» **WHAT YOU WILL DO**
For this exercise, restate word for word only the lines from the one containing "[0:02.00-0:03.00]" through the last line below. Pictures do not get copied.

» **Collected data**
● ● ● ● ●

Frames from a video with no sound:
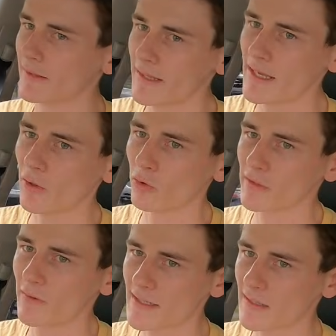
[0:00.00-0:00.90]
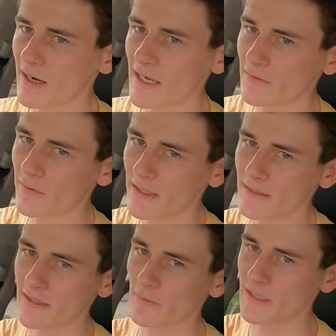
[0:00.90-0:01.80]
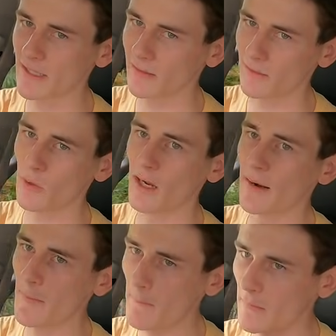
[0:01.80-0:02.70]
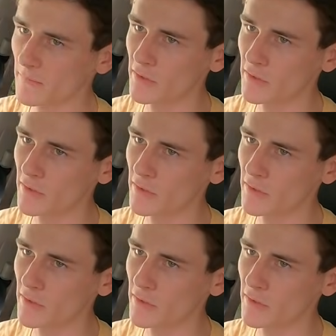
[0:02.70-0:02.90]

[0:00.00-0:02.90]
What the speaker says: The all-terrain tyres fitted to this particular one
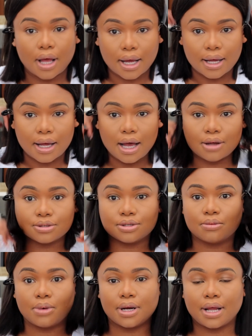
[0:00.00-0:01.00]
I can count
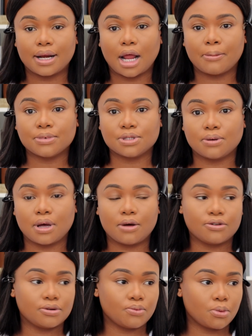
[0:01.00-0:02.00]
on one hand how much
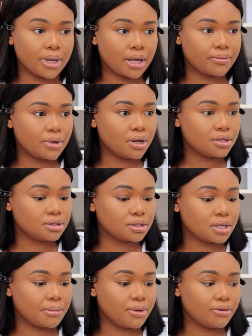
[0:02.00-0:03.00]
I've worn makeup the last
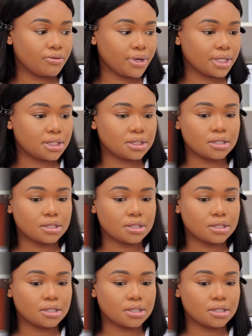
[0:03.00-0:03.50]
couple of weeks.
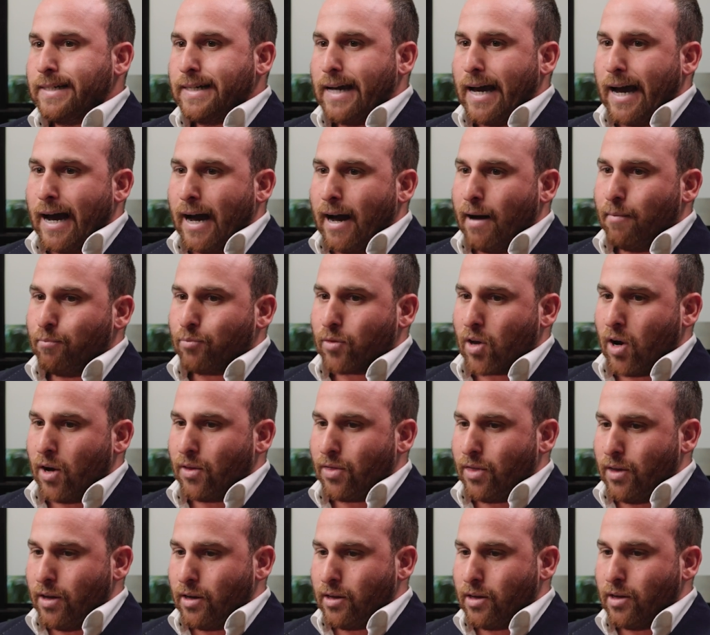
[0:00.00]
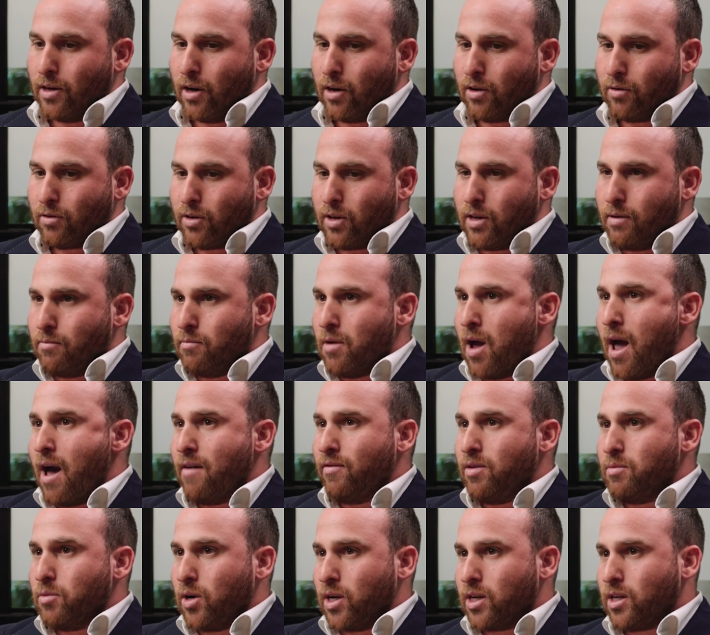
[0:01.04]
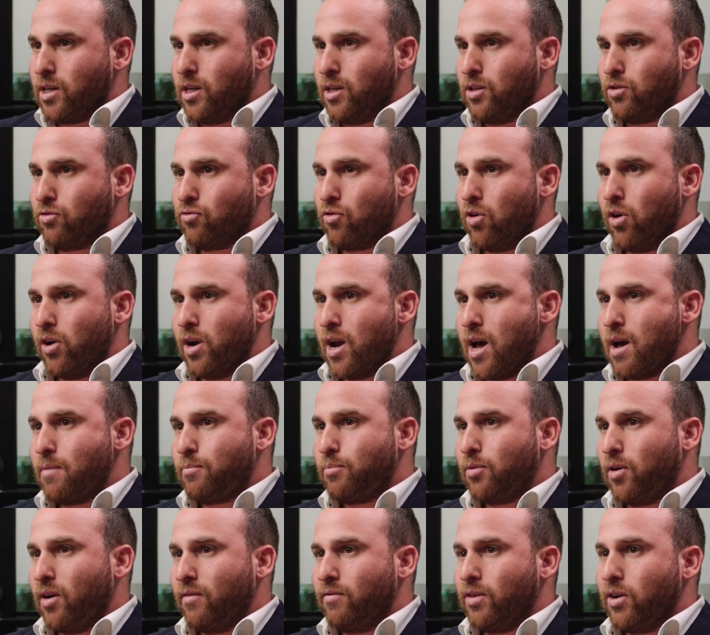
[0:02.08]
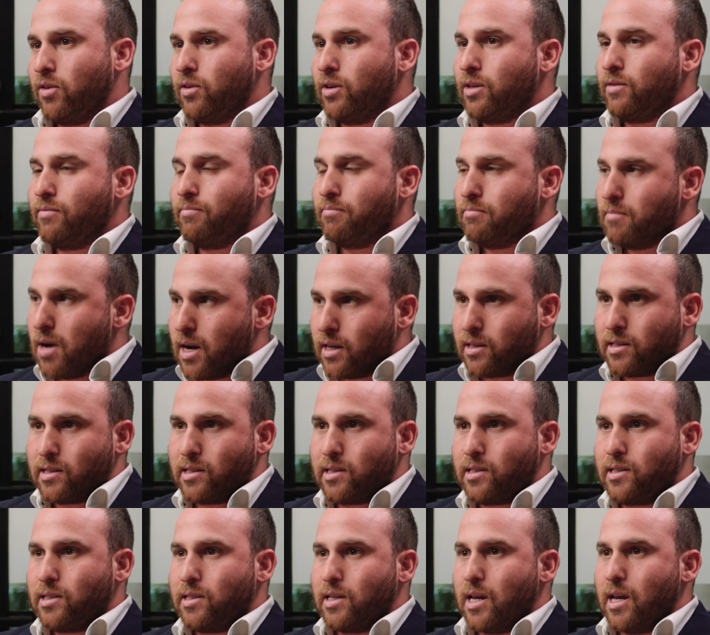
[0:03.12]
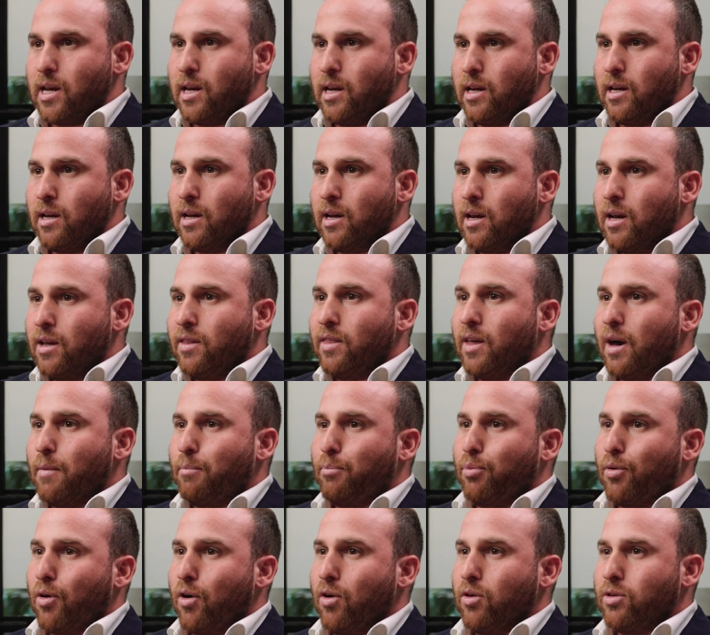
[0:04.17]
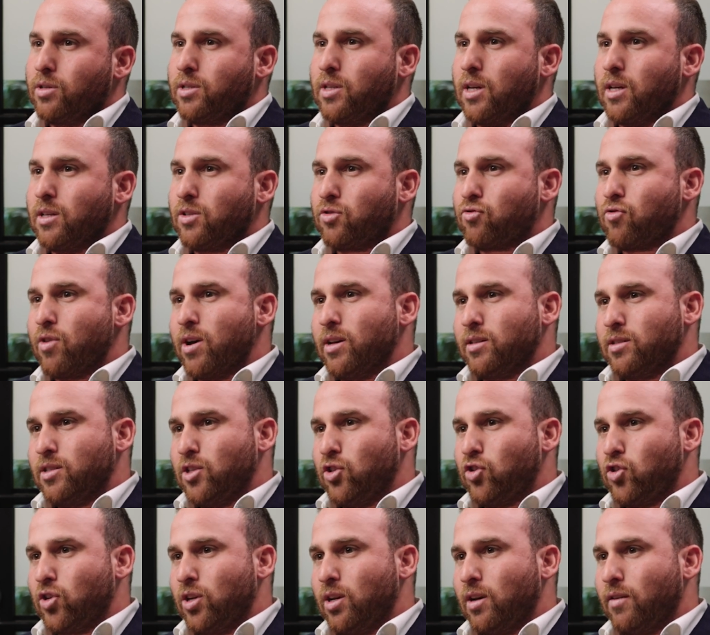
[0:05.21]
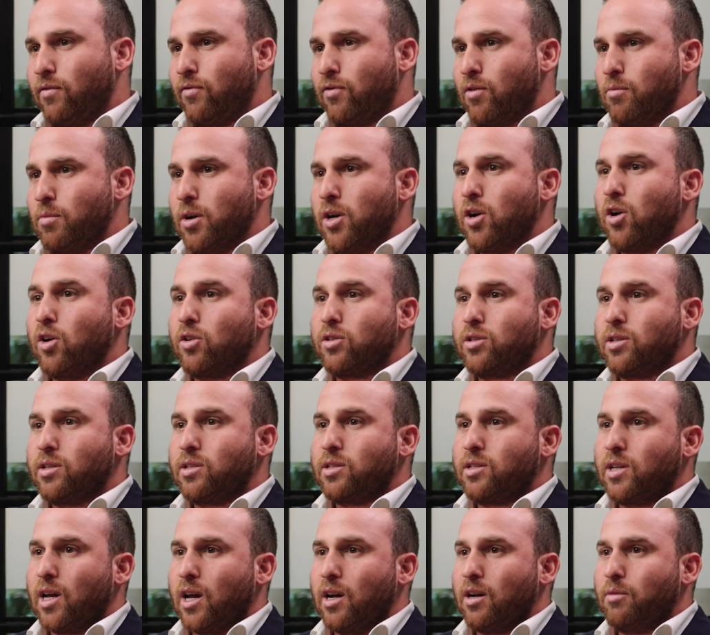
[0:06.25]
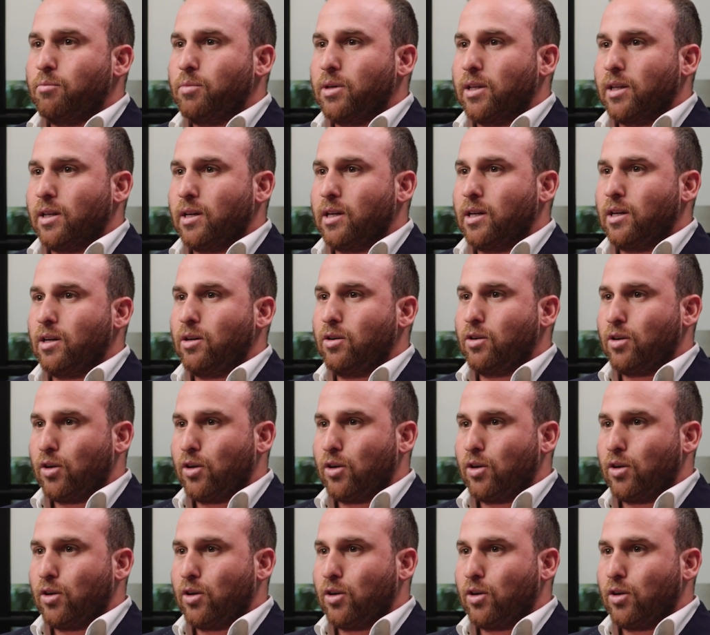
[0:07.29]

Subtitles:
I think, having my kids grown up, I very much see that process transitioning from a non-sustainability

● ● ● ● ●

» **ANSWER TO THIS TASK**
[0:02.00-0:03.00]
I've worn makeup the last
[0:03.00-0:03.50]
couple of weeks.
[0:00.00]
[0:01.04]
[0:02.08]
[0:03.12]
[0:04.17]
[0:05.21]
[0:06.25]
[0:07.29]

Subtitles:
I think, having my kids grown up, I very much see that process transitioning from a non-sustainability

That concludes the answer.